In the modern era of 21st Century cosmetic surgery, exotic, light-colored eyes become the norm, and a single shot can yield the sex life dreams are made of. It's not fantasy, folks. It's real science, and your fix could be right around the corner.
First up, a newly FDA-approved procedure that claims to kill an enemy of women everywhere (especially in the U.S.): cellulite.
"We think this is probably one of the holy grails of cosmetic surgery," says William Umansky, M.D., who shares a practice with his brother Jeffrey (also an M.D.). They're the only ones in town offering the procedure called Cellulaze, in which a surgeon makes small incisions underneath the surface of the skin and then shoots a laser at the internal structures that cause dimpling.
"It's not a perfect procedure," Jeffrey says. "You can't take someone who has extreme cellulite and make them as smooth as a table."
Still, the treatment received 100 percent consumer satisfaction ratings on realself.com, a consumer-driven site for information on everything plastic. But it's not all pretty-post-surgery photos reveal heavy bruising, so don't expect to be sporting a bikini come the weekend.
Treating one area, like the outer thighs, costs around $3,000. For now, studies show results for only two years following the procedure, so there's no telling how the treatment will affect cellulite over longer periods of time.
Not to be confused with the "G Spot," it turns out women have an "O Spot," too. And it's been in hiding...until now.
"Women are starving. They're starving for something to help them. They're starving for good sex, for passion," says Dr. Samuel Wood, a fertility and sexual medicine specialist practicing in the UTC area. "It's incredibly common and a major problem, even in otherwise good relationships."
Wood and his colleague created the O Shot, and now women of all ages, from all over the country, are on a waiting list to get what Dr.
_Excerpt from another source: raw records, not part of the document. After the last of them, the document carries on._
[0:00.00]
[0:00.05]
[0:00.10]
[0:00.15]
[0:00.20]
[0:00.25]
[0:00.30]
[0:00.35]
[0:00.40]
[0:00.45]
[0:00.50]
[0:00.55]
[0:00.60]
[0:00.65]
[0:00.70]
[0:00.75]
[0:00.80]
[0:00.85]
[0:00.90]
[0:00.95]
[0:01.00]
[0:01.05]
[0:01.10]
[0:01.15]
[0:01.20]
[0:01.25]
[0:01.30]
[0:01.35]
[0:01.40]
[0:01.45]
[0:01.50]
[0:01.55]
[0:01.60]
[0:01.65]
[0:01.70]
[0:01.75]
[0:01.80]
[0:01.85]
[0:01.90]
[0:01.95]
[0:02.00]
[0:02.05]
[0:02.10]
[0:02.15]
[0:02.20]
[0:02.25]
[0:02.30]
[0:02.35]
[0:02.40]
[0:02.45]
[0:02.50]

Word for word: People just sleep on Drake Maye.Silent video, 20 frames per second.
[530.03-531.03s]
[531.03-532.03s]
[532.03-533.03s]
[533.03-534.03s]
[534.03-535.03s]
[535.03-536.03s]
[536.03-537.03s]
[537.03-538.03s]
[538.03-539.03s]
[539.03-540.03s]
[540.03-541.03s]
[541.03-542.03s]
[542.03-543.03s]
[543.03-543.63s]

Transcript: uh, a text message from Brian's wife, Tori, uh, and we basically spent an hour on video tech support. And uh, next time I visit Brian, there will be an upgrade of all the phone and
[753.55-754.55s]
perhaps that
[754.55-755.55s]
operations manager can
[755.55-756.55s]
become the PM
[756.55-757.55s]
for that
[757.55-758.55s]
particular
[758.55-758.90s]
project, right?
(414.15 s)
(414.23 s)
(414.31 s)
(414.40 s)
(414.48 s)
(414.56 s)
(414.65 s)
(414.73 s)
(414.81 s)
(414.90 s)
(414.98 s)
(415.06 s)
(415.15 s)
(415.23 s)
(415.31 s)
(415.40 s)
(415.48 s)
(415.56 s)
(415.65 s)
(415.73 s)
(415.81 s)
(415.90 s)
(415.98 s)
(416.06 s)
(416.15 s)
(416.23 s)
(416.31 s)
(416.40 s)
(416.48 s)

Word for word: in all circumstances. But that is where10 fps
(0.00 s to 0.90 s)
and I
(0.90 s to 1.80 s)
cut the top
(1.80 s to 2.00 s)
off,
Wood's got-a single injection, promising near immediate results.
"We've had a couple women, some extreme cases, where they have the shot, got in the car, hit a bump, had an orgasm, made a sharp turn to get onto the freeway and got another one," Wood says. "And she proceeded to have like 80 orgasms in the first three or four days."
Here's how it works: a woman's own blood is centrifuged down to platelet-rich plasma that's injected into her O Spot. (Dr. Wood stresses that the shot isn't painful.) The plasma cocktail rejuvenates tissues and increases sensitivity, er, downtown.
"Only 20 percent of women have orgasms during intercourse. By injecting the gel down there, we've found it nearly triples the chance of having a vaginal orgasm."
Could this be a potential ego-bruiser for men? Wood says no.
"Women will do this for their boyfriend's or husband's birthday, because he is going to feel like Superman. It also does tighten things, so it feels better for him, and he feels better about his sexual prowess."
Those with no sexual problems report their orgasms becoming 10 times better after the shot. How do you go back to regular sex after that? Dr. Wood says there's no need to, because the results of the shot can last for years.
The shot: around $1,200 bucks. That the surgeon's name is Dr. Wood: priceless.
BLUE BUY YOU
Some 50-million people wear colored contacts...and don't fool anyone. That's about to change.
"Whether it's a wig or toupee that leads to hair transplants, or push-up bra that leads to artificial breasts, or wrinkle cream that eventually moves to Botox, almost all aspects of cosmetic surgery have evolved from a temporary solution to a permanent one," says Doug Daniels, CEO of Stroma Medical, the company that created the world's first eye-color-changing laser.
The laser removes pigment from the iris of the eye, revealing those original baby blues. Currently in clinical studies, the 10-minute procedure should be available in the U.S. within three years. A permanent pair of baby blues will cost around $5,000.
Ophthalmologist Sandy Feldman, M.D., of ClearView Eye and Medical Center in Sorrento Valley, says the technology is in its infancy, but she has no doubt it will make it to market. And she'll be one of the doctors using it on patients.
"I don't think that I could have conceived people would think about a medical procedure to actually change the color of someone's eye, internally," she says. "Before laser vision correction, people couldn't even conceive that we would be able to operate on a healthy eye and get them out of glasses or contact lenses."
It's not a one-size-fits-all procedure, as there are actually 16 shades of blue eyes. The pigment level you start with predicts what color of blue your eyes have the potential to become. Daniels says most people will end up with a steely-blue eye like Cameron Diaz. Not a bad deal. What's more, you'll know ahead of time what you're going to look like after the procedure.
"All we're doing is helping people go back to the natural color that they all have," Daniels says. "I mean, everybody has blue eyes, but there's a dark pigment that covers the iris that gives us the brown or hazel eyes. Once you remove that, everyone has blue eyes."
It's just like nature...only completely different.